Media


MEP Condemns Killings of Minority Community Leaders in Pakistan

Baroness Nicholson MEP
12th September 2008

Baroness Nicholson MEP has expressed her “utter dismay and disgust” at the recent killing of two senior members of the Ahmadiyya Muslim Community of Pakistan and called for the Pakistani Government to take action to ensure that further attacks on the Ahmadiyya community are stopped.

Dr. Abdul Mannan Siddiqui, a physician and President of the local branch of the Ahmadiyya Community was killed at the Fazl-i-Umar Medical Centre in Mirpurkas, situated in the Sindh Province of Pakistan by three assassins on Monday the 8th of September, while Sate Mohammad Yusuf was murdered on the 9th September in Nawab Shah, he was the District Amir of the Ahmadiyya Community.

Baroness Nicholson MEP speaking about these killings said: “I want to share my utter dismay and disgust of the murders of Dr. Abdul Siddiqui and Sate Yusuf who were targeted simply because they are members of the Ahmadiyya community.  These killings are just another example of the extremely difficult situation that the Ahmadiyya are in.  They are a community who have faced discrimination and brutality for far too long.”

The Ahmadiyya Community in Pakistan were declared non-Muslim by state authorities in 1974, and in 1984, became criminally prohibited from declaring themselves Muslim and peacefully practicing their Islamic faith, including greeting people and praying in accordance with Islamic custom and practice.

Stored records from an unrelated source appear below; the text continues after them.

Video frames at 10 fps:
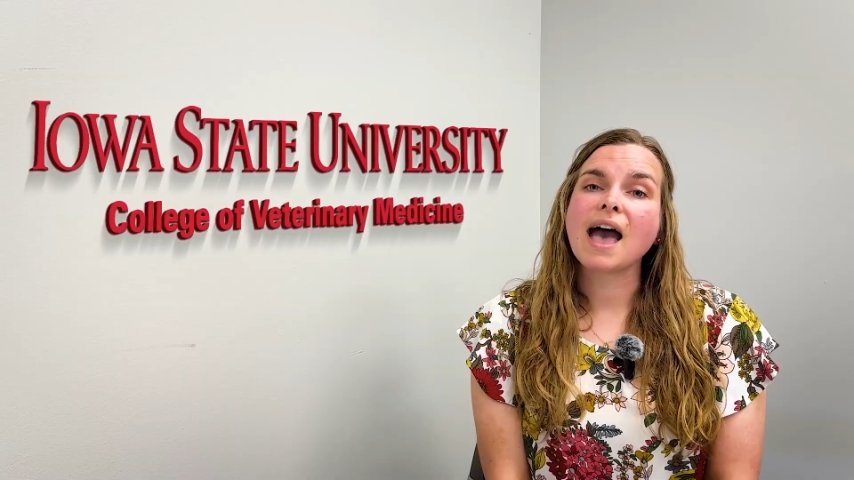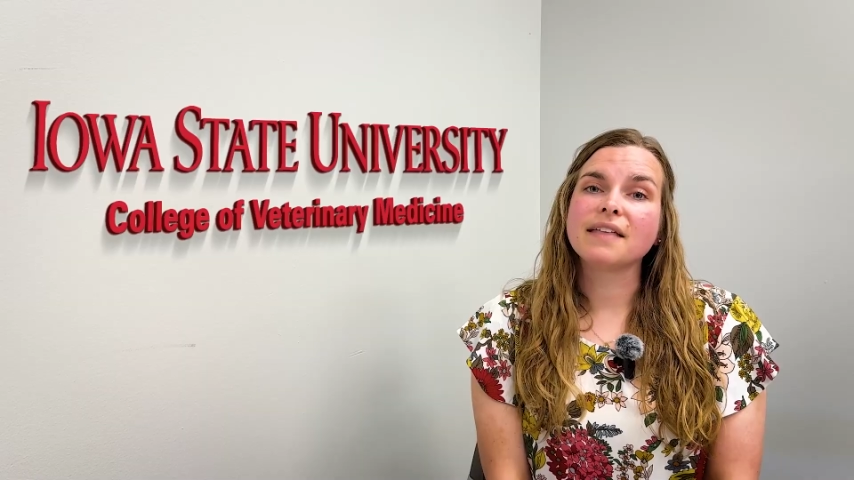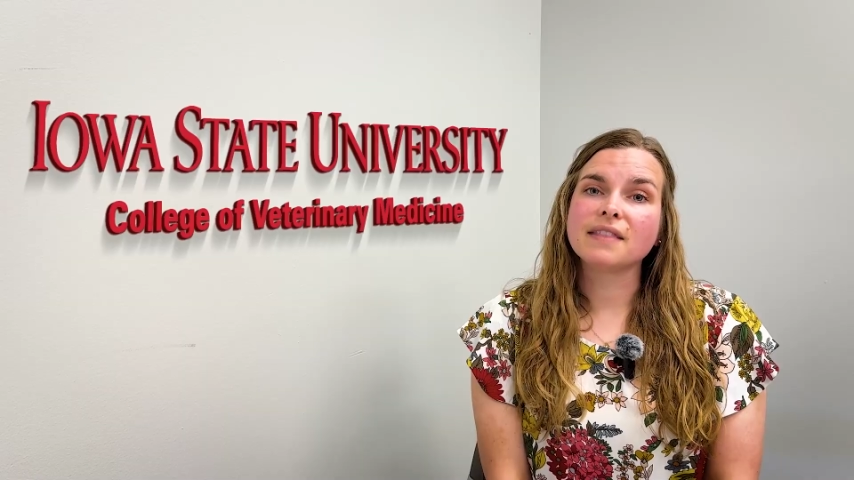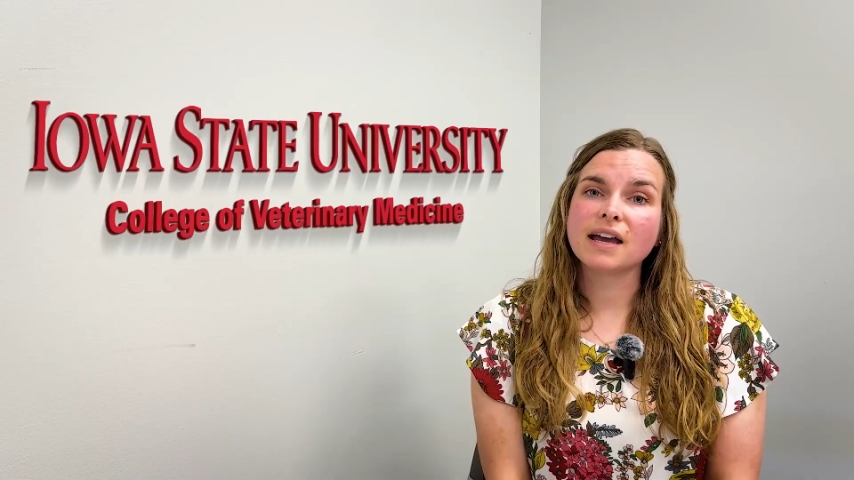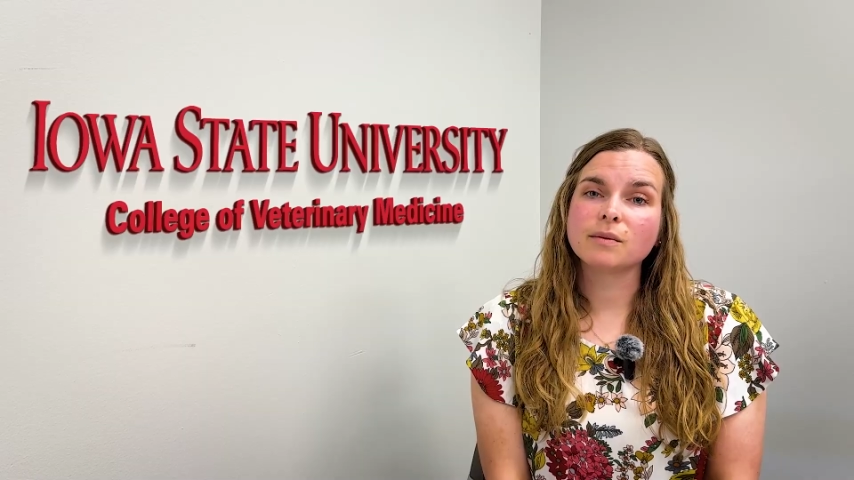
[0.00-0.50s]

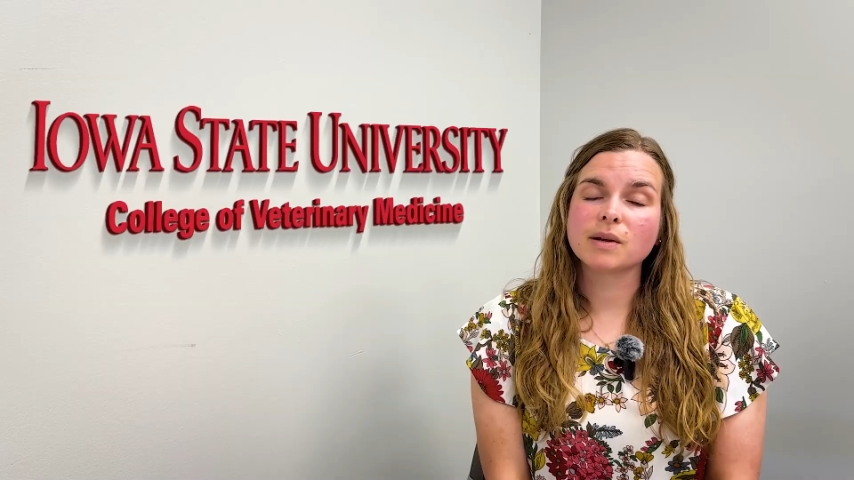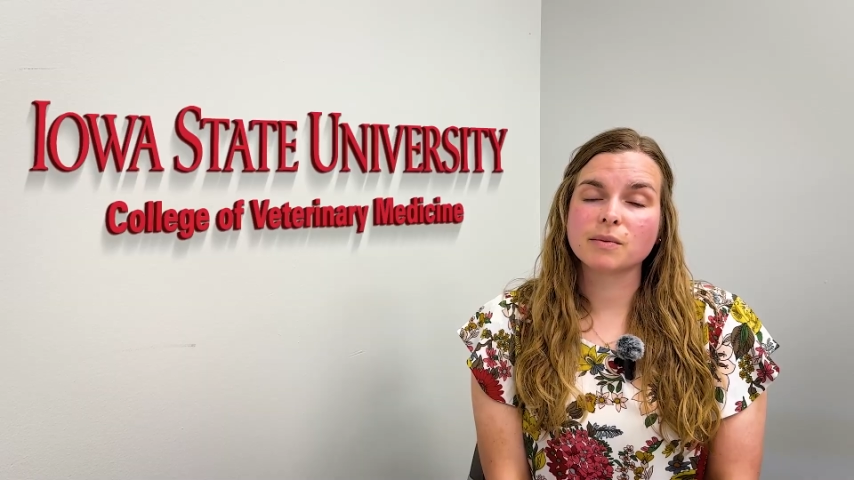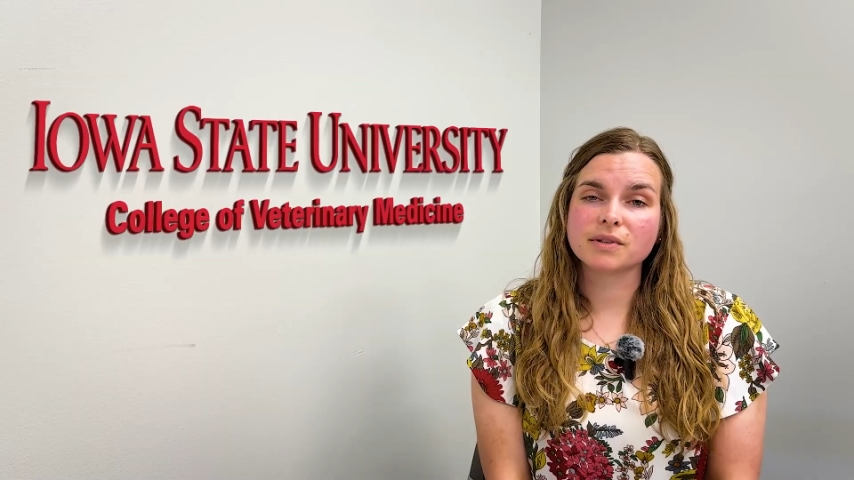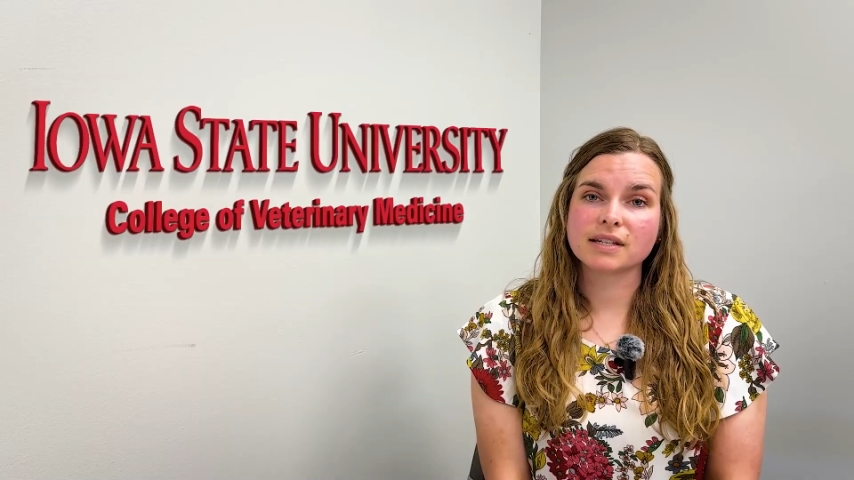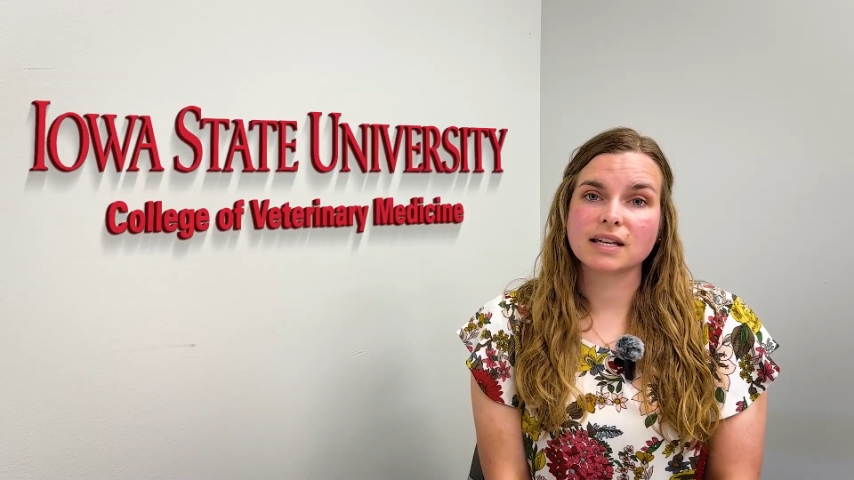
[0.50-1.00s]
And then we
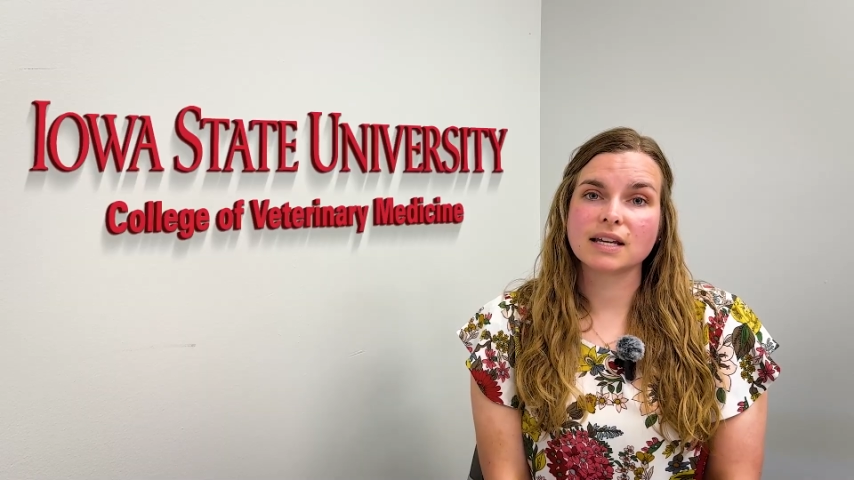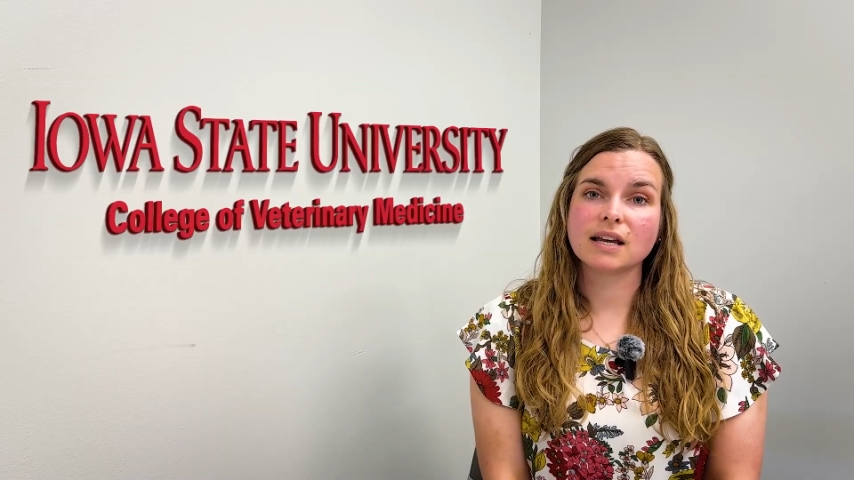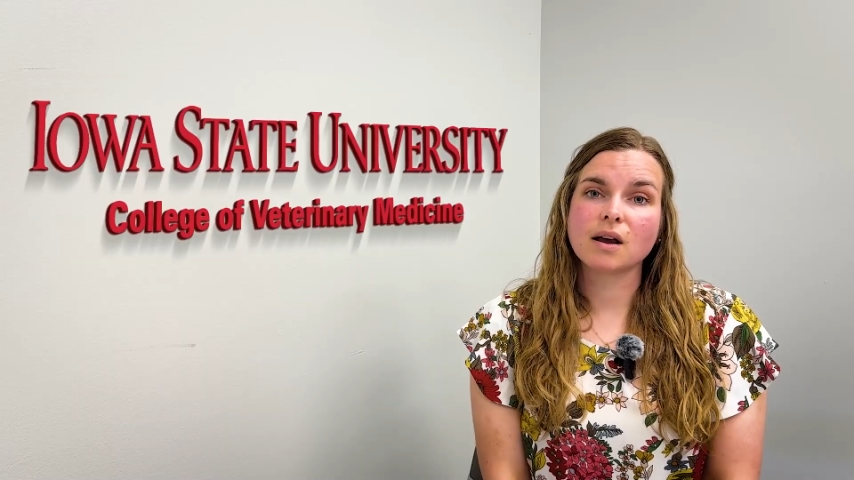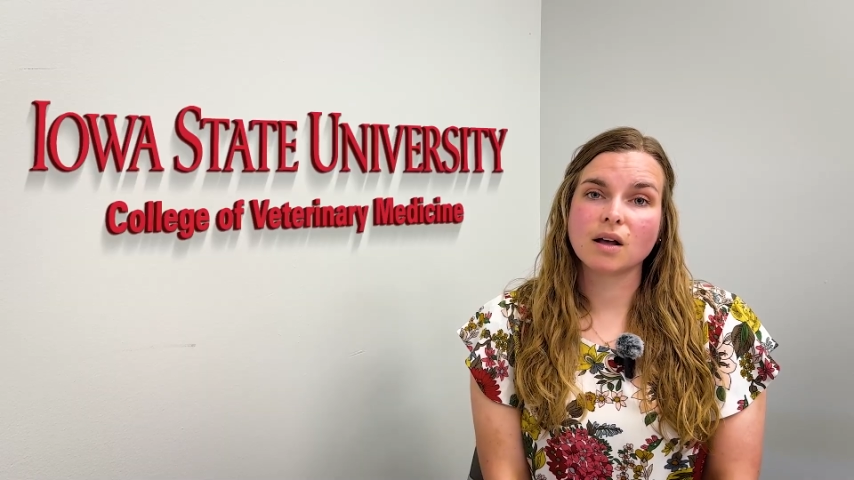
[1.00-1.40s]
will see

Dr Siddiqi was a eminent member of the Ahmadiyya Community and also a renowned physician. He spent his life serving all members of the local community at the Fazl-e-Umar Hospital in Mirpurkhas, which he himself founded.  Dr. Abdul Siddiqui is the fifteenth Ahmadi doctors killed in the country by extremists since 1982.

Baroness Nicholson MEP continued: “The new President of Pakistan must ensure that everything is done to apprehend the perpetrators and hold them to account, and seize this opportunity address comprehensively the targeting of Ahmadiyya’s who like all Pakistanis share a right to religious freedom and tolerance.  The time has come for the discriminatory and outdated laws directed at the Ahmadiyya community are repealed.  They are an anathema that has contributed to the targeting of a minority community.”

Baroness Nicholson MEP has been a long standing supporter of the Ahmadiyya Community, and has called upon the Pakistani President to take steps to end the discrimination and persecution that this community faces, most recently in February of this year when she visited Pakistan as part of a European Parliament delegation.